In a lot of ways, the town is still that way. Neighbors look out for one another, you can still see cowboys all over town, most of them drive big trucks now instead of riding in on a horse...although you might see a horse or two in some of the smaller towns.

But that isn't the reason the book is on my keeper shelf. It's because of RadioMan's grandfather.

When he was a young Navy guy, he was on a troop train going from Chicago to San Francisco, and
one of the stops the train made was in North Platte. I don't believe he'd married Grandma yet, but I'm sure she was on his mind when he stepped off the train for a bite to eat.

He wrote this inscription, and several others throughout the book. Telling us about his memories of his time in North Platte, the things he remembered, and because of those inscriptions, I have a better feeling of what WWII was about. What it meant to him, and what it still means for all of us.

It's interesting to me that this one small town was a bit of a life-changer for two generations of a family - Grandpa's generation because it was a way-point on his way to San Francisco, a place to rest and push away the worries that were certainly not far from his mind...and our generation because our work took us there.

Those inscriptions, and that bit of generational serendipity are the reasons this is a keeper book for me. Even though Grandpa is gone now, it's a piece of him that we still have. Even though RadioMan and I only spent 5 years there, it's where we became 'us' - where we got married, bought our first house, had a handful of our crazy 20-something years...and met some people who are still our friends today.
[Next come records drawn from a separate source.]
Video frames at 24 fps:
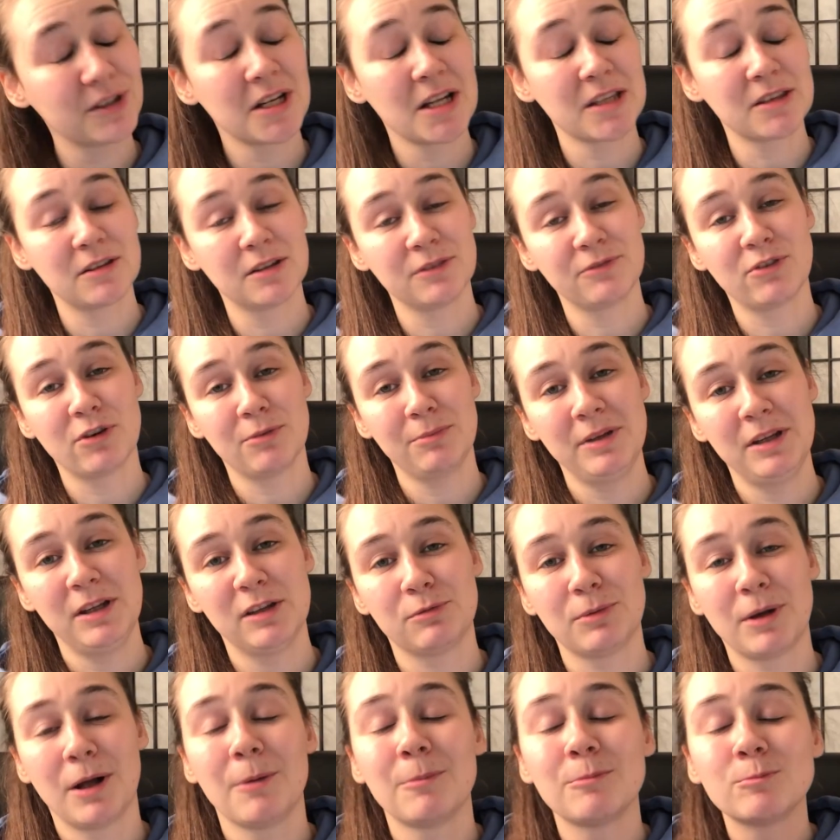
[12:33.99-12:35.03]
that's it from me
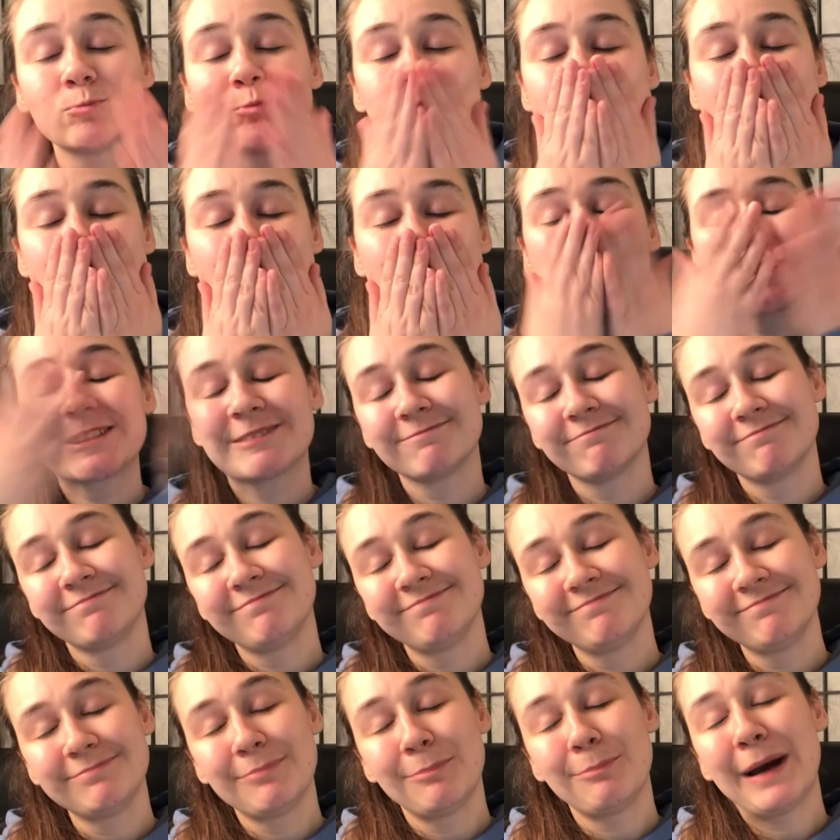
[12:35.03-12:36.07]
as well.
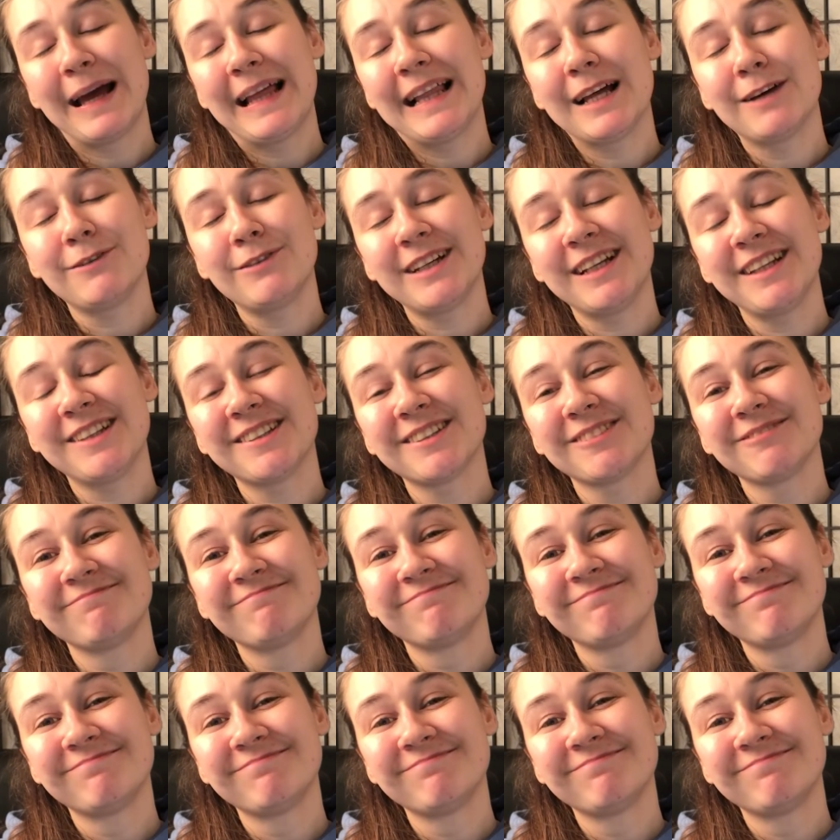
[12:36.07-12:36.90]
Bye, lovelies!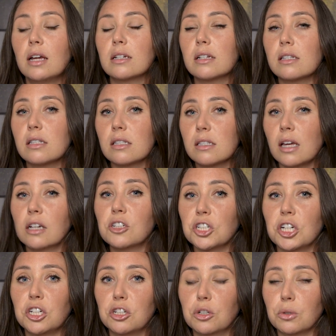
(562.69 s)
to such
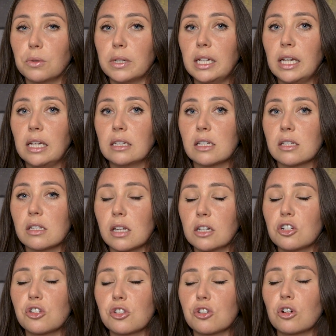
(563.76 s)
a degree, to
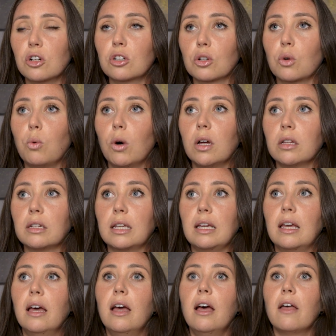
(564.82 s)
such a certain quality,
Do you have any books on your keeper shelf that are different from the others? 


  1. I love this story. I have Muriel Jensen's A Carol Christmas and Valentine Hearts and Flowers on my shelf. They are in pieces, but when I need validation on the romance-writing front, I read one of them. I don't have any Trixie Belden books left, but I still remember how they got me through some of the dark times of being adolescent.

    1. Most of my keeper shelf books are romances...this one is special for other reasons, though. :)

  2. This is so cool. I wish I had something like that have that special connection. I do have my great grandmother's journal which was written in a ledger and consisted of weather updates and a sentence or two on each day to tell what they did. Very dry info but it's all I have.